Jamais rien n’a pu nous monter l'un contre l'autre : Initialement je voulais expliquer ceci : Il y a conflit entre temps objectif et temps subjectif qui est résolu par un 3° temps… Alec et Rian (symboles (a)des deux temps) se complètent surtout et grâce à l’intervention d’un étranger ( le 3° temps). Les 3 temps ne se valent qu’ensemble.
(a) Cela ne signifie pas que chacun ne symbolise qu’un seul temps, non. Il y a « mélange ». Chacun possède un peu de chaque type de temps.

Film de Hanoun, La vérité….son assistance : Hanoun met en scène dans ce film le christ-homme et le christ-femme ‘‘dans une optique Teilhardienne…’’. Catherine Binet, compagne de Georges Perrec a travaillé avec Marcel Hanoun…

Démoraliser la capitale ! : « J’espère me disait-il, avoir bien démoralisé cette ville » disait André Gide de Oscar Wilde. Tous deux étaient à Alger en 1895.

Je n’aime pas les médecins hormis mes aïeux : allusion à Abu Bakr Mohammad Ibn Zakariya al-Razi (865-932) Au commencement, il était intéressé par la musique mais plus tard il a appris la médecine, les mathématiques, l'astronomie, la chimie et la philosophie … Razi était un Hakim, un alchimiste et un philosophe. Dans la médecine, sa contribution était si significative qu'elle puisse seulement être comparée à cela d'Ibn Sina. ….Il était le premier à utiliser l'opium pour l'anesthésie…. Sa contribution en tant que philosophe est également bien connue. Les éléments de base dans son système philosophique sont le créateur, l'esprit, la matière, l'espace et le temps …

Jamais ces gens là … aimé la peinture?: « Observez donc les nuances. Dans les nuances seules, est la vérité », Gustave Flaubert

« Mon pays … ma langue ! » : Clin d’œil à Gilles Vignault. Heidegger écrivait: « La langue est la maison de l’être ».

«Poète de la cité» : Sénac animait une émission à la radio d’Alger qui s’intitulait « Le poète dans la Cité » puis ensuite, elle est devenue « Poésie sur tous les fronts » qui fut supprimée en 1972 d’où sa furieuse lettre à Ahmed Taleb Ibrahimi (Ministre de la culture). Péroncel-Hugoz qui a écrit un livre sur le poète dit : « …Un de ces articles de Sénac est considéré par plusieurs de ses amis comme pouvant être la goutte d’eau qui entraîna son assassinat. ». Sénac qui était « reclus » habitait à Alger dans une cave au 02 rue Elysée Reclus. Il a été enterré à
Ain- Benian le 12/09/1972.

Ils enfermèrent Lakhdar : Celui de Nedjma. (En début et fin du livre, c’est la même scène, Lakhdar s’évade).

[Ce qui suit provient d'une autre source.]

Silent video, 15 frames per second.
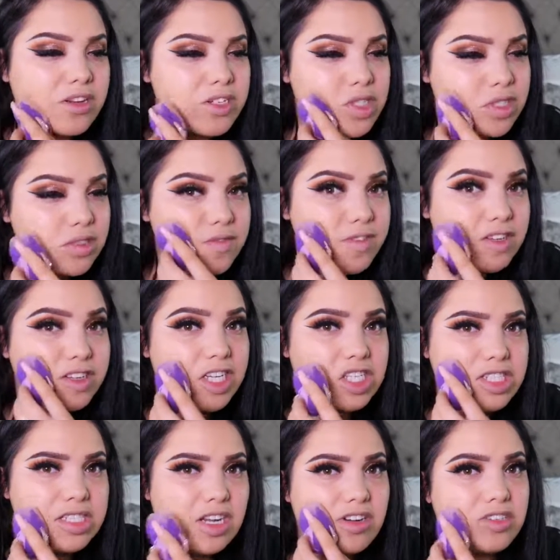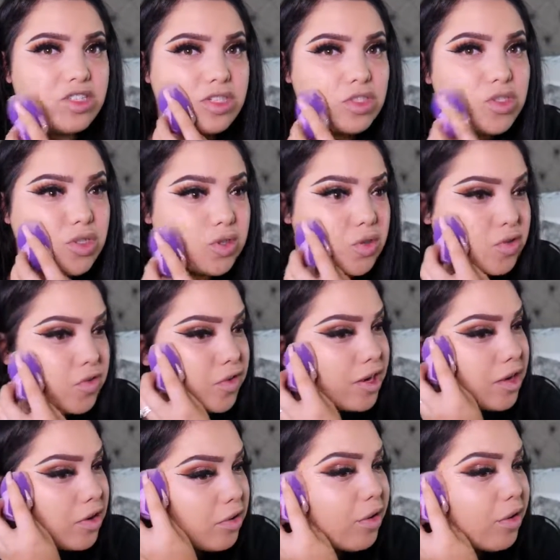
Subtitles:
there's certain foundations that are just too freaking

Il dépecèrent l’espoir jusqu’à l’os : Détournement d’une formule magnifique d’Orwel in « 1984 » : « …Vous croyez, n’est-ce pas que notre travail principal est d’inventer des mots nouveaux? Pas du tout ! Nous détruisons chaque jour, des mots, des vingtaines de mots, des centaines de mots. Nous travaillons le langage jusqu’à l’os… ».

Du tortillon aux tentacules : Tentacules = de l’escargot ! Paris a la forme d’un escargot ; du centre de Paris, les Halles … aux tentacules = aux antennes, au bout, au terminus, à la fin = au cimetière, Père La Chaise.

Du trou des halles agonisantes…Zola : Dans les années 70 le « trou » des halles agonisait pour laisser la place à une architecture futuriste. Zola, parce qu’il évoque (in Le ventre de Paris ) les halles de Paris, les agonies…

Division 93 : Le carré où est enterré Oscar Wilde.